### Brief
Omit any picture, and return the remaining data exactly as written.

[Stored data entries]
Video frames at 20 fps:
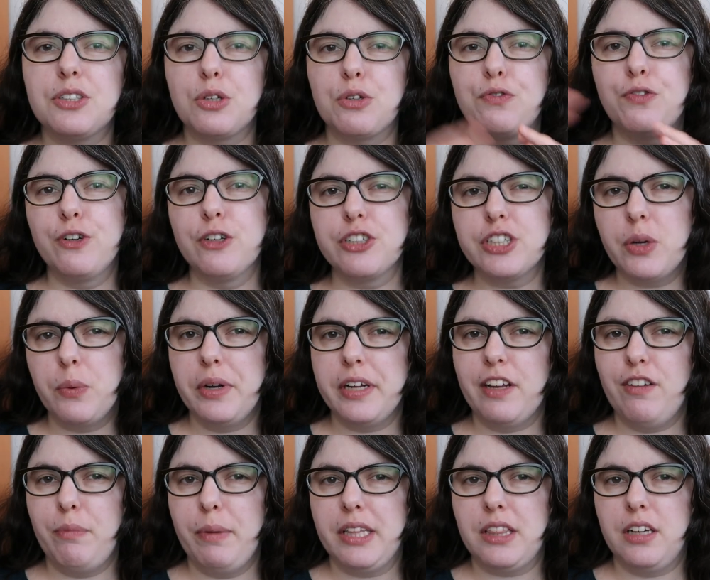So first I want
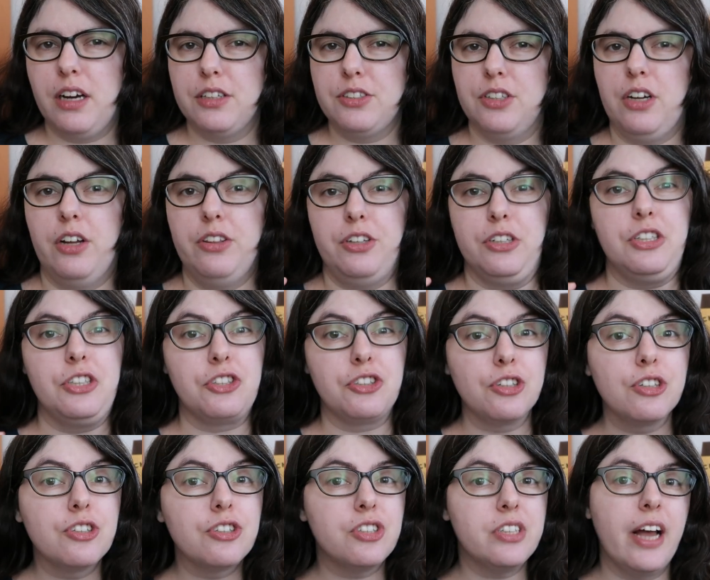to give my thoughts on the
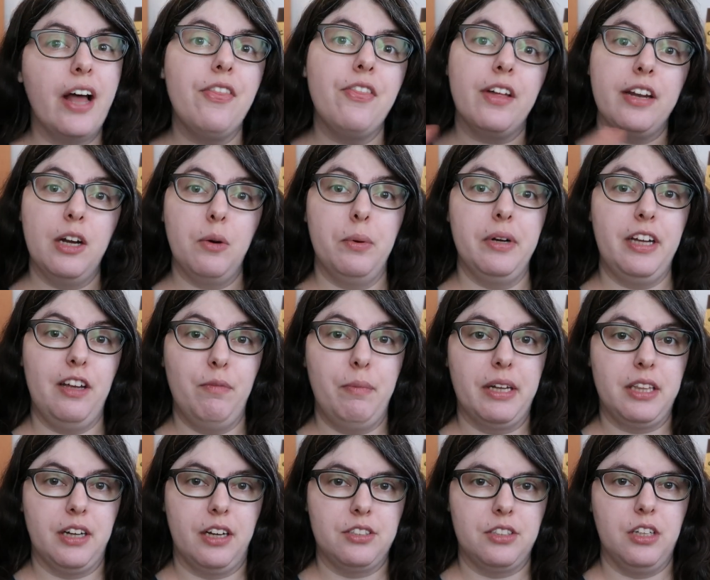desserts and then I want to give
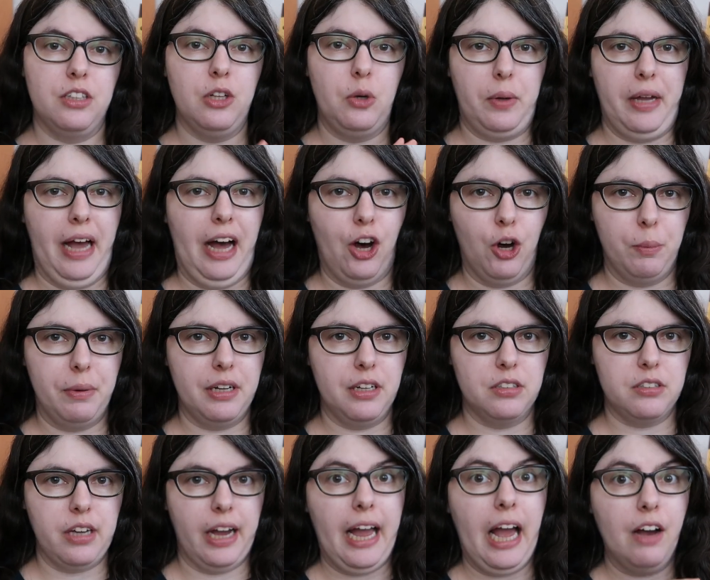my thoughts on locale
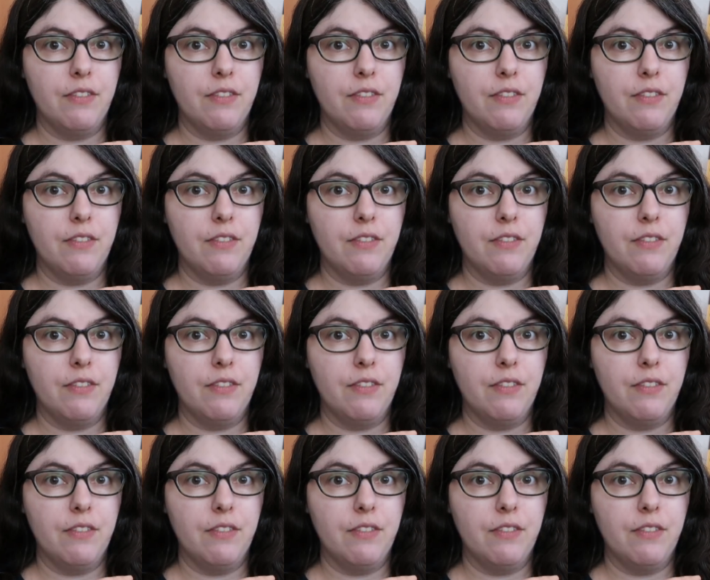because I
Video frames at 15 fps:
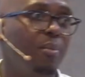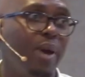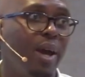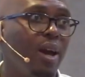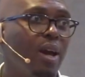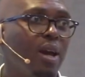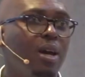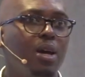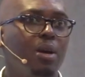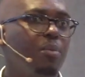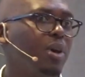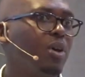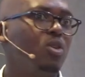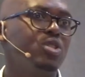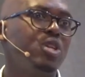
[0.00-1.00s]
bank
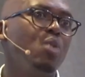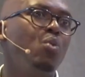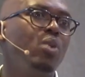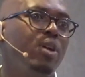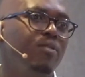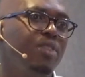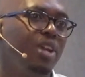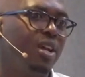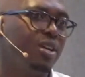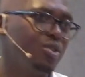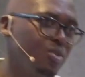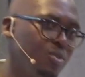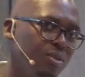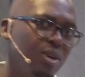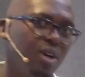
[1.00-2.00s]
because they would have needed
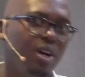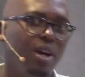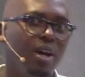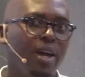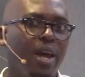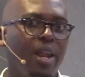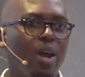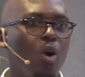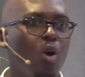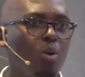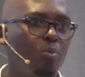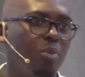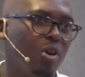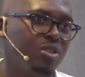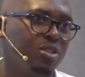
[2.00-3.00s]
to carry a whole
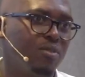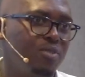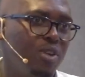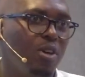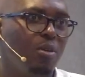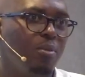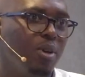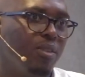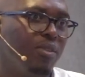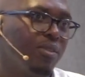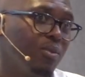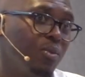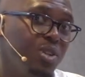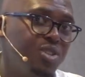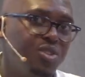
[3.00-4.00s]
box of documents,
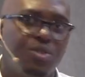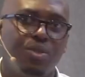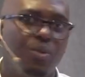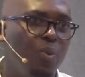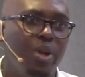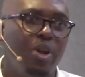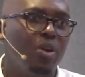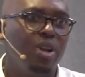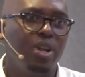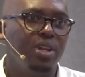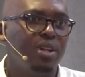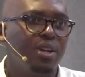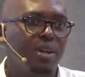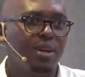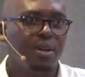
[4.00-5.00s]
which we don't need.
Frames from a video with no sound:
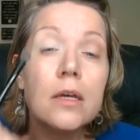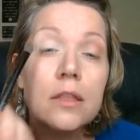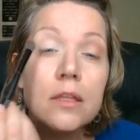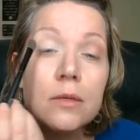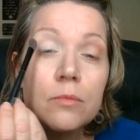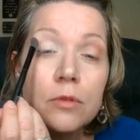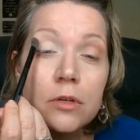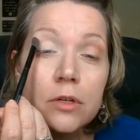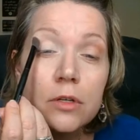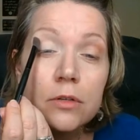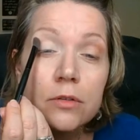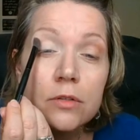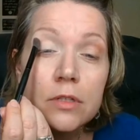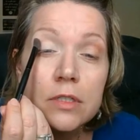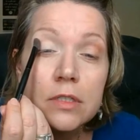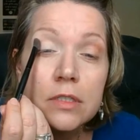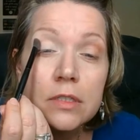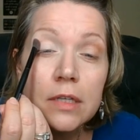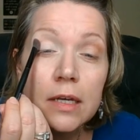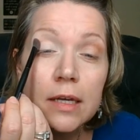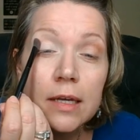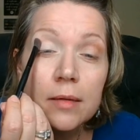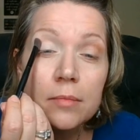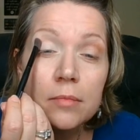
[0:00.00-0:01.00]
And we're going to do the
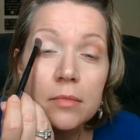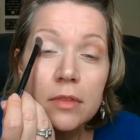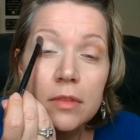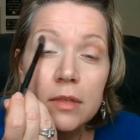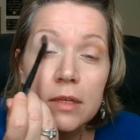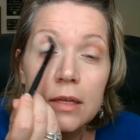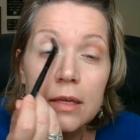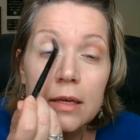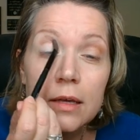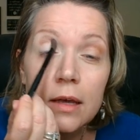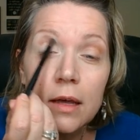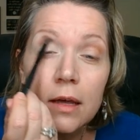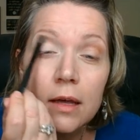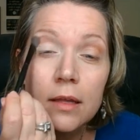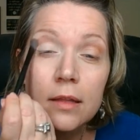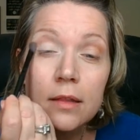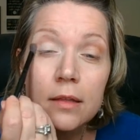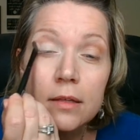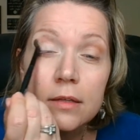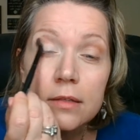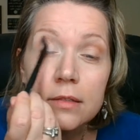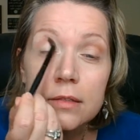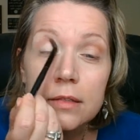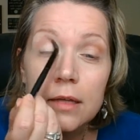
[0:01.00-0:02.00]
same thing on this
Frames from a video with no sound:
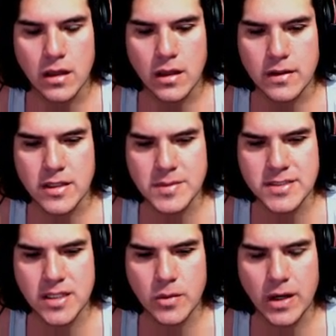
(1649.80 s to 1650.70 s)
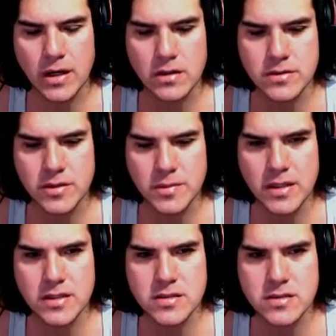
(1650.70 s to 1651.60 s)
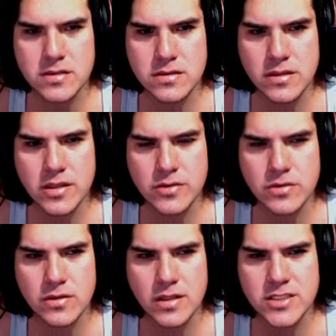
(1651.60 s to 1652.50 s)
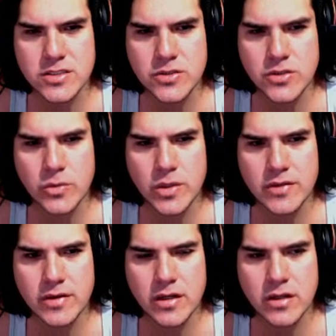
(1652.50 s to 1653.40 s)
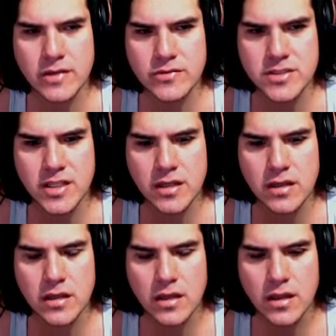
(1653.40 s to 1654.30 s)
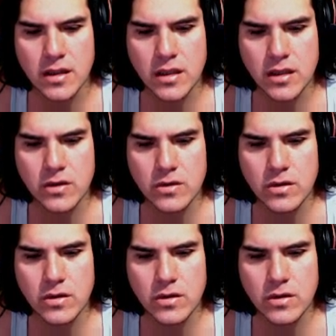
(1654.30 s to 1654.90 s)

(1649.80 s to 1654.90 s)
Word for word: This might take a while, do you mind? Not at all, I'll listen to you whatever you have to say. Thank you.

### Response to this exercise
Video frames at 20 fps:
So first I want
to give my thoughts on the
desserts and then I want to give
my thoughts on locale
because I
Video frames at 15 fps:
[0.00-1.00s]
bank
[1.00-2.00s]
because they would have needed
[2.00-3.00s]
to carry a whole
[3.00-4.00s]
box of documents,
[4.00-5.00s]
which we don't need.
Frames from a video with no sound:
[0:00.00-0:01.00]
And we're going to do the
[0:01.00-0:02.00]
same thing on this
Frames from a video with no sound:
(1649.80 s to 1650.70 s)
(1650.70 s to 1651.60 s)
(1651.60 s to 1652.50 s)
(1652.50 s to 1653.40 s)
(1653.40 s to 1654.30 s)
(1654.30 s to 1654.90 s)

(1649.80 s to 1654.90 s)
Word for word: This might take a while, do you mind? Not at all, I'll listen to you whatever you have to say. Thank you.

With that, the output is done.